Таким образом, причина изменения его при завершении работы заключается в том, что если следующее начальное значение каким-то образом было раскрыто во время выполнения операционной системы, замена его при завершении работы немного усложняет злоумышленнику изучение того, что будет происходить дальше в PRNG. быть засеянным.

И это включает в себя разоблачение, потому что это предсказуемо. Теоретически, если вы знаете, что каждое начальное число берется из непосредственного запуска ГПСЧ против предыдущего начального числа, то знание любого начального числа позволяет вам определить все последующие начальные значения. К счастью, PRNG такжепериодически дополнительноповторно заполняется по мере работы операционной системы из другихисходных источников, поэтому следующее начальное значение, взятое из Вывод PRNG и его сохранение при завершении работы непредсказуемы, даже если известно предыдущее начальное число, которое использовалось при начальной загрузке для текущего запуска операционной системы.

Эта секретность распространяется на то, чтобы не дублировать ее, когда вы «клонируете» системы из центральных общих образов.

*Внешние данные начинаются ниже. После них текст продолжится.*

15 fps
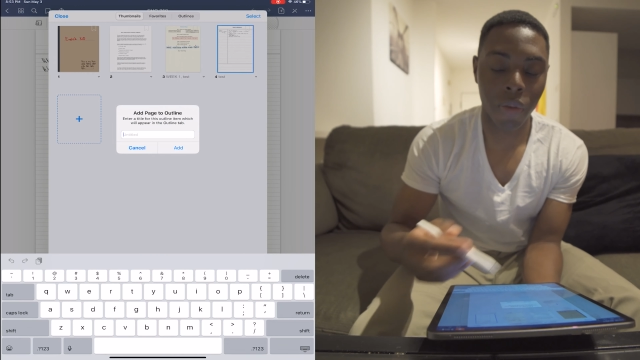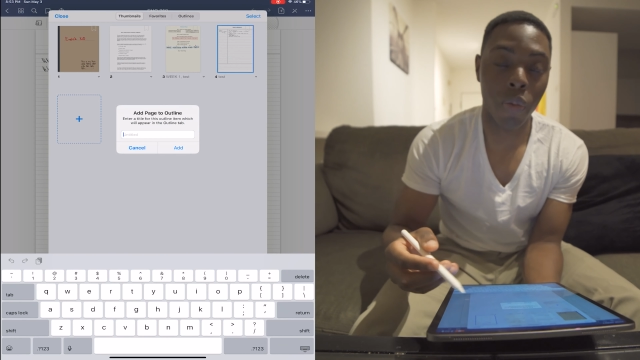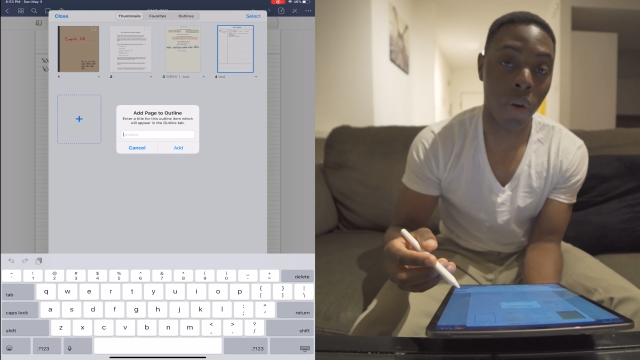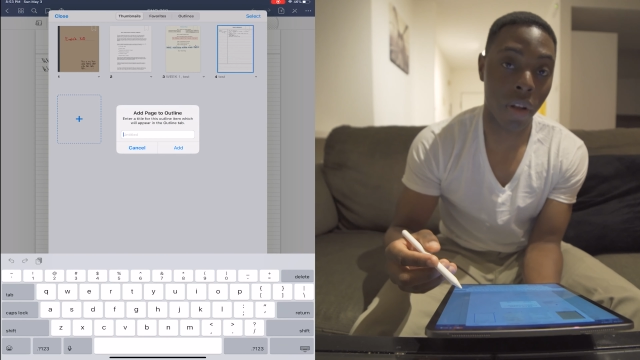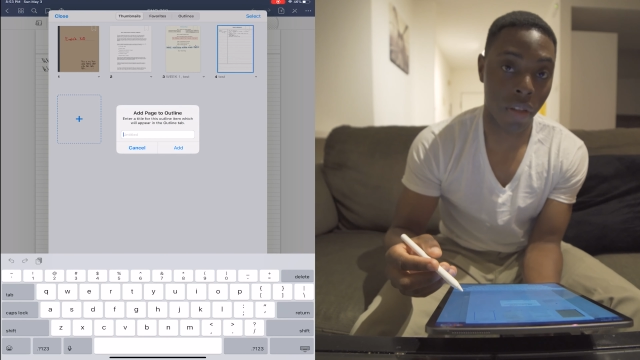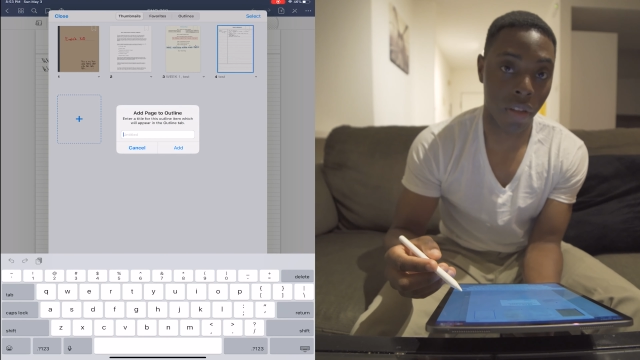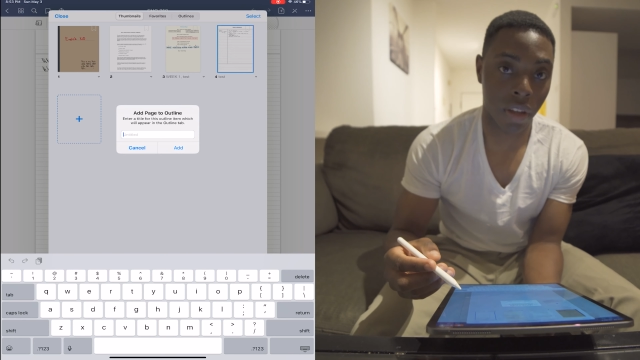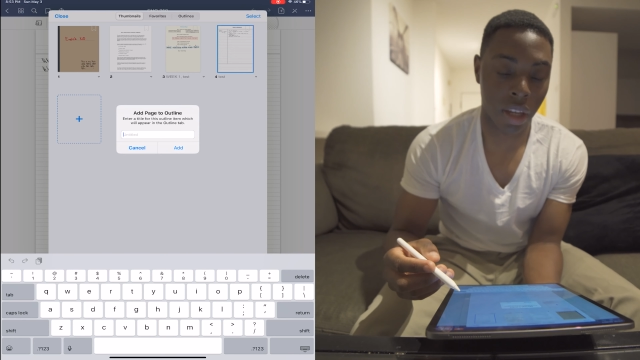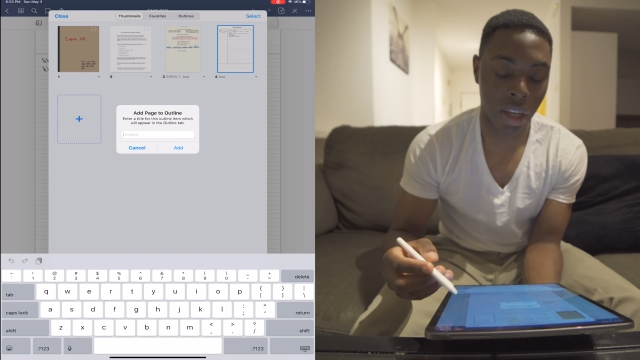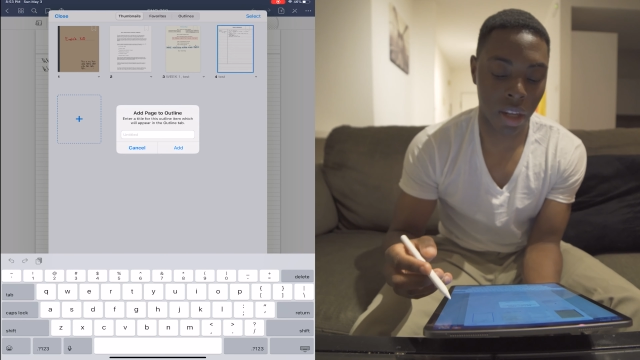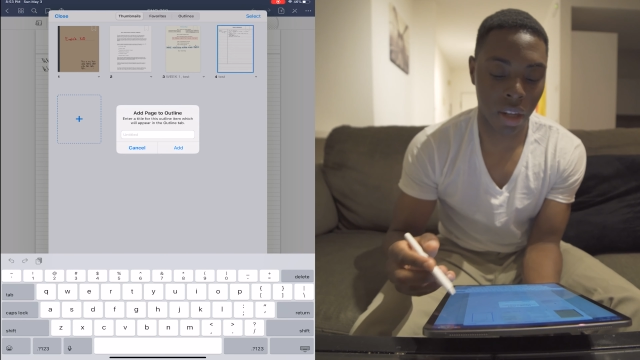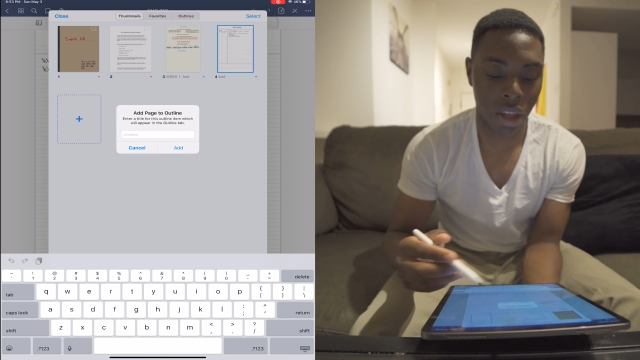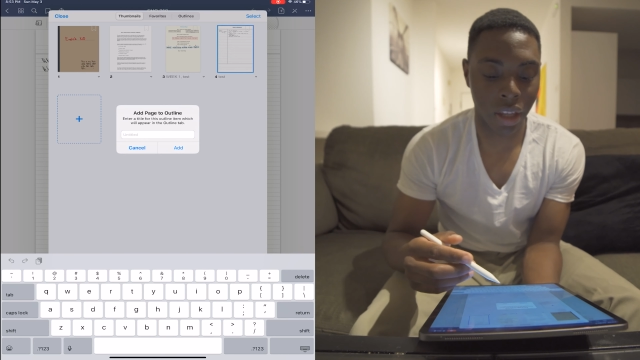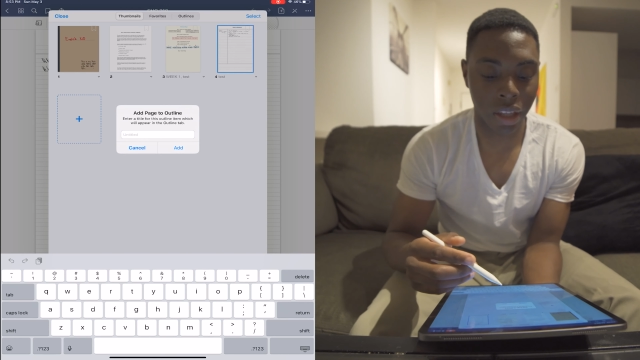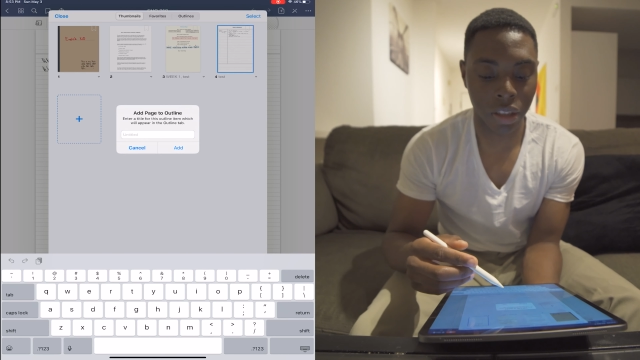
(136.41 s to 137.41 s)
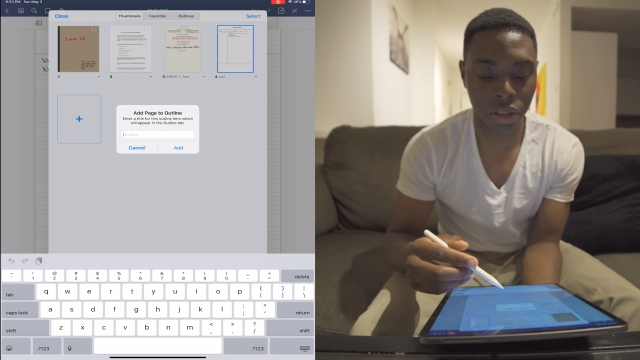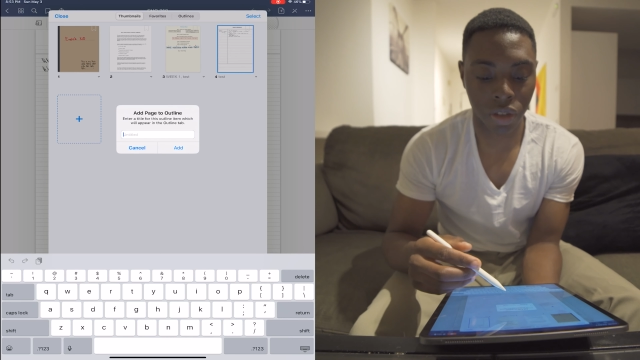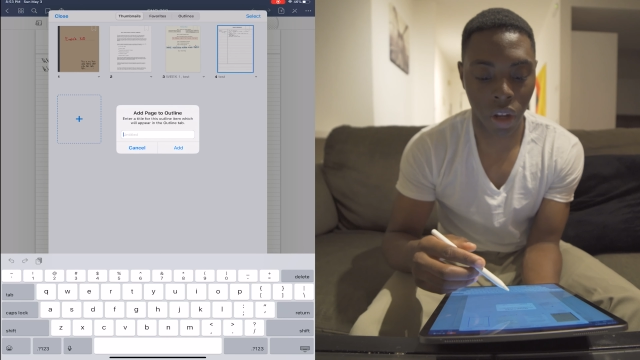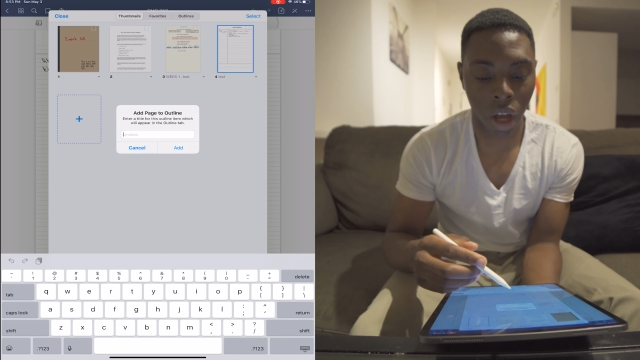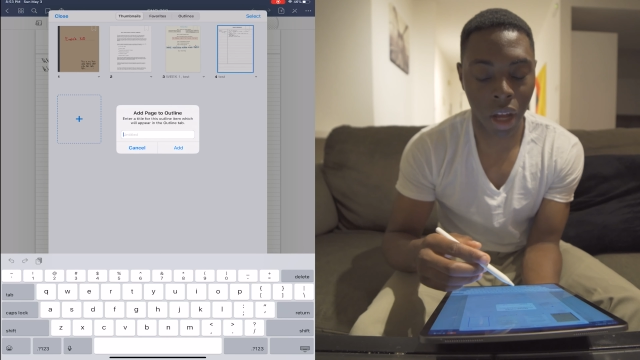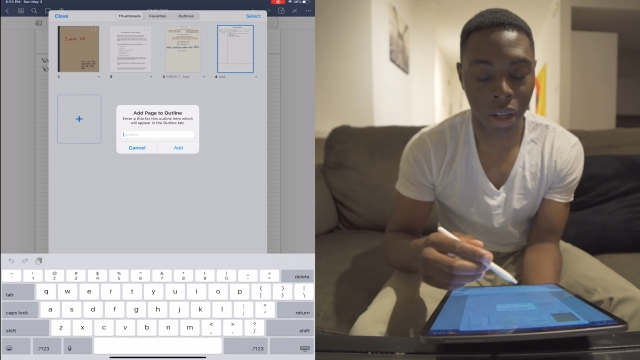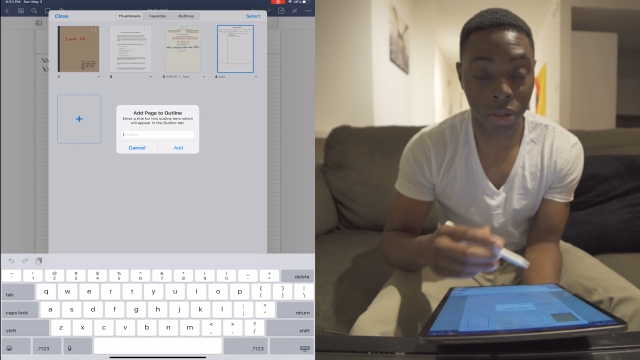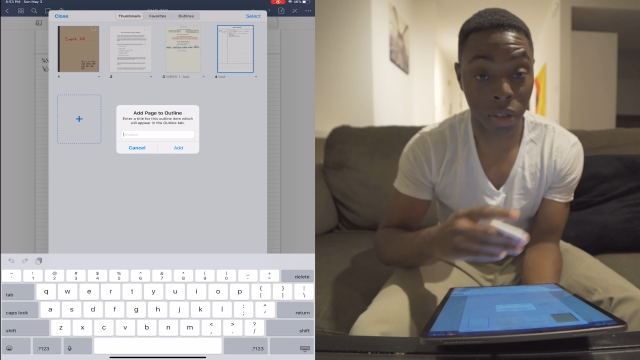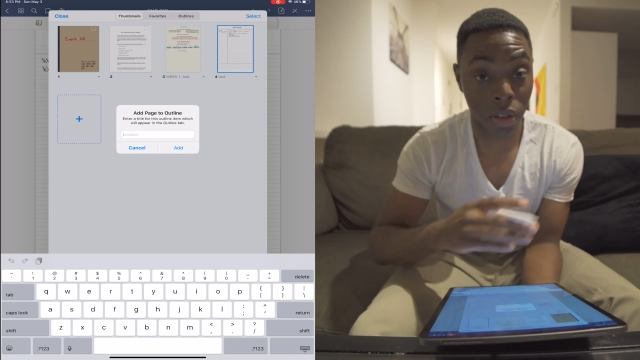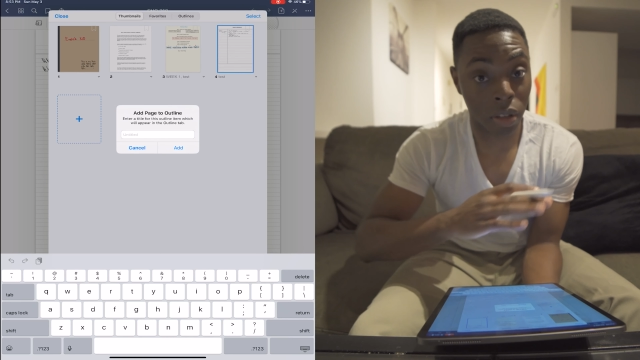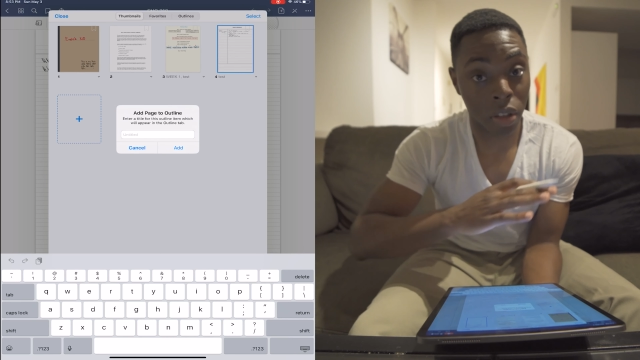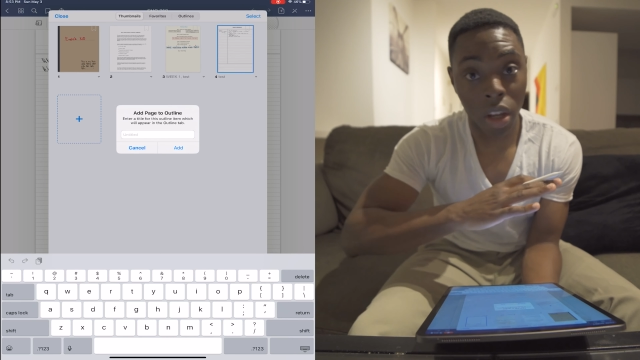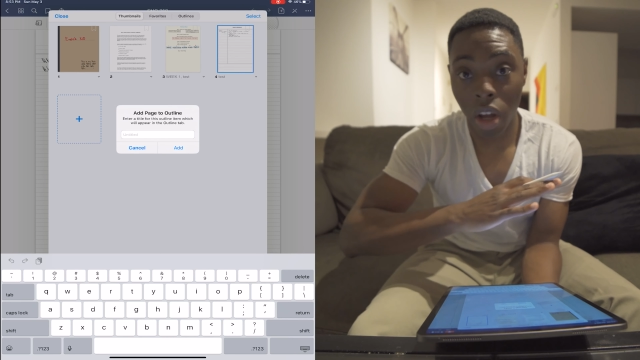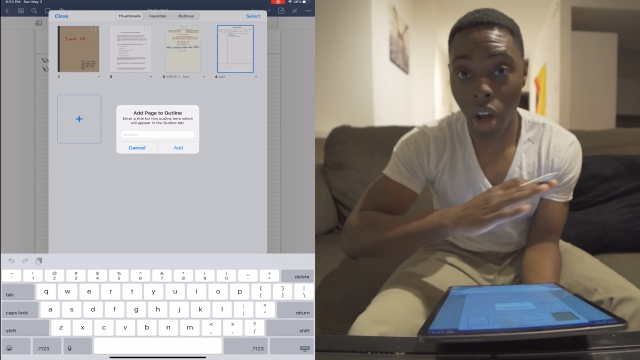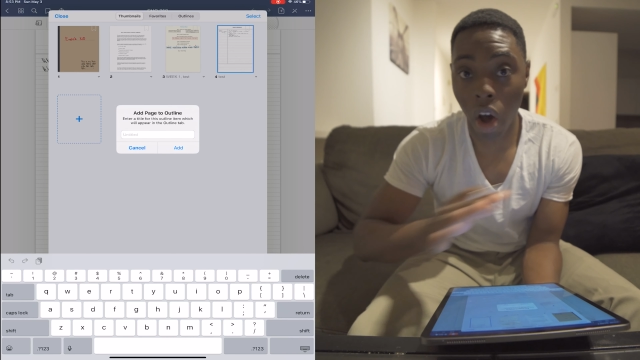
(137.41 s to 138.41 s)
once again, it gives you the option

Итак, резюмируем: следующее начальное значение не "энтропия".Он не накапливается в каком-либо значимом смысле, и поэтому не нуждается в каком-либо наращивании или «обновлении» во время выполнения. Его необходимо заменить сразу после использования, и для того, чтобы сделать последовательность семян самих непредсказуемой последовательностью, так как в противном случае следующее семя является полностью предсказуемым результатом PRNG, а последнее семя также должно обновляться из вывода PRNG один раз, в какой-то момент после повторного заполнения PRNG через секундвремя, для которого время выключения является хорошим (но не идеальным) приближением, учитывая, что где-то между запуском и shutdown операционная система выполнит собственное повторное заполнение.

Дополнительная литература

• Томас Хюн.Мифы о /dev/urandom. 2uo.de.
• Томас Х. Птачек (2016).Re: /dev/random — новый подход . Новости хакеров.
• Когда использовать /dev/random вместо /dev/urandom
• Какие файлы конфигурации в папке /etc должны быть уникальными для каждого компьютера?